Israeli citizens entered this war with historic, sweeping support – coalition and opposition alike. They agreed to sit in protected rooms, absorb missiles, and put life on hold, so long as the bombastic declarations offered by Netanyahu and his allies would come true and buy us a period of calm. What did we get in return? Dead, wounded, and damage worth billions.

As always under Netanyahu, those who pay the price are the citizens, abandoned twice: once when they were promised security, and again when they were told that everything was already fine. The residents of the north are the most horrifying example – people, some of whom were uprooted from their homes already in October 2023 because their government failed in the most appalling way imaginable; some of them somehow returned to rebuild, and now they are taking missile fire nonstop from the very same Hezbollah that, according to the declarations, had already been “defeated.”

“Decisive victory” and “victory” are proclaimed, while the ruins and defeats are meant to be ignored.

Just before the war, my book The Truth About the Lie was published, describing how Israeli politics has become a well-oiled mechanism of consciousness engineering, spin, and lies. A process that reached its peak under the master himself, the greatest swindler in the history of Israeli politics – the used-furniture dealer B. Netanyahu. Unfortunately, this war is being conducted almost exactly according to the book’s descriptions – crooks, deranged figures, and the abandoned, issuing baseless declarations, leaking information that harms our closest allies, spinning endlessly, and drowning an already exhausted public.

In this Israel, the lie is not a malfunction, and not even an exaggeration for a press conference. The lie is a method of governance. A fabricated reality is created in words, and then the public is required to align itself with it. Say “decisive victory,” and expect us to ignore the ruins. Say “victory,” and demand that we ignore the defeats.

But alas, reality refuses to cooperate. Again and again and again, it does not behave according to the declarations. It does not bow its head before the lies. It does not set itself according to the spin. It simply is – reality. And in reality, a country cannot be governed through lies. One can try, but look where that has brought us – exactly where we were headed.

It is therefore no surprise that a government living on lies, promises without substance, and bombastic declarations has nothing to offer the public except a promise of the next war.

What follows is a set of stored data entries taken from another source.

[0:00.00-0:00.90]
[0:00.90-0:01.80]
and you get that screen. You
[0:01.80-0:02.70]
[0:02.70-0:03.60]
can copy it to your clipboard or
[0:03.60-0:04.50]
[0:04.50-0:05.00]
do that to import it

Wars are easy to promise, but in a world of lies, it is difficult to end them with a political settlement. And when the blow becomes clear, there is no escape from promising the next war – which, like a compulsive gambler, is supposed to deliver the hit.

The emerging doctrine of these days, “the eternal war,” seems to me more dangerous than any individual round. A serious state cannot live forever by the sword, by emergency call-up orders, by closed schools, by internal refugees, by billions thrown away, and by citizens living in fear.

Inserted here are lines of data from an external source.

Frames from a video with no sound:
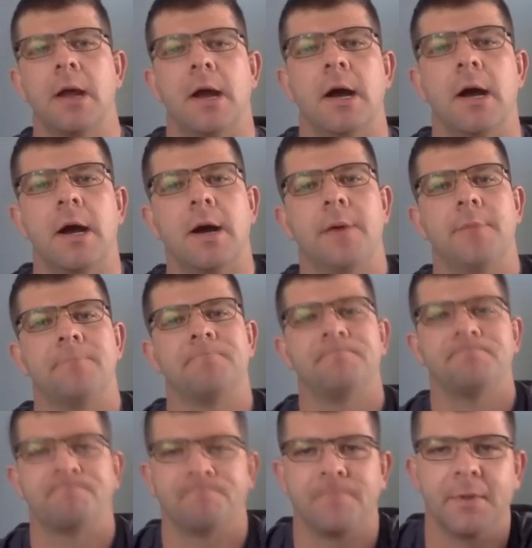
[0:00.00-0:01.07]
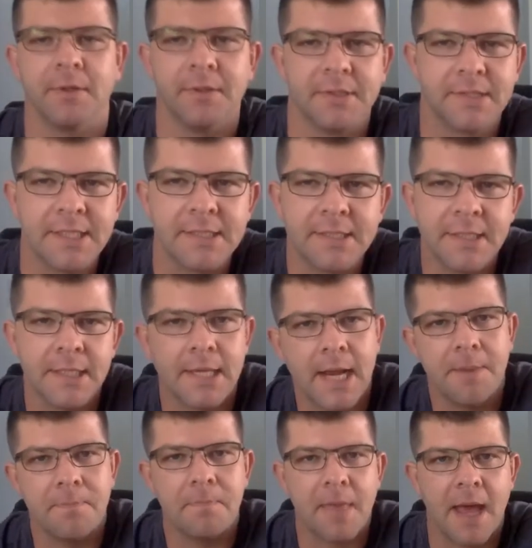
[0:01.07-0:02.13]
let's get to the
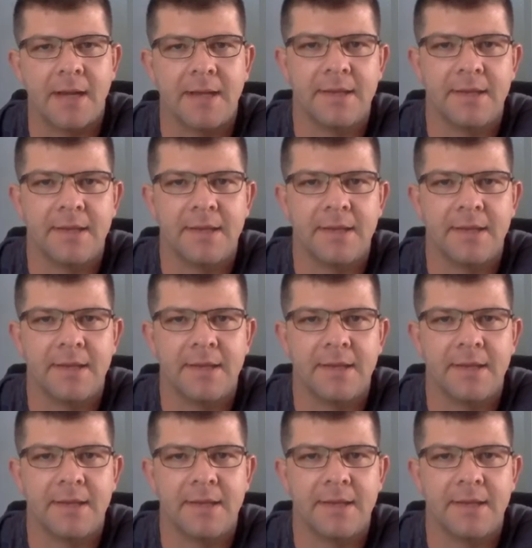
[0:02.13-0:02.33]
name that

So, Bibi, tell the truth. Just once.

I therefore propose that the prime minister stand before the public, just once, and tell the truth: I am a miserable prime minister, who formed a miserable government of horrors, failed in the worst possible way, and led Israel to the greatest failure in its history. He even managed not to seize the golden opportunity that came his way to transform the Middle East; instead, he chose to fail again and again and again.

I, Benjamin Netanyahu ben-Tzion, a liar son of a liar, as my senior coalition partner called me, am going home to lie to the grandchildren a little and let someone else fix this before it is too late and nothing remains here.

And to us, the citizens, I will remind us that very soon there will be elections here – hopefully fair ones – and in them we have the chance to return Israel to the language of truth, from which repair can begin.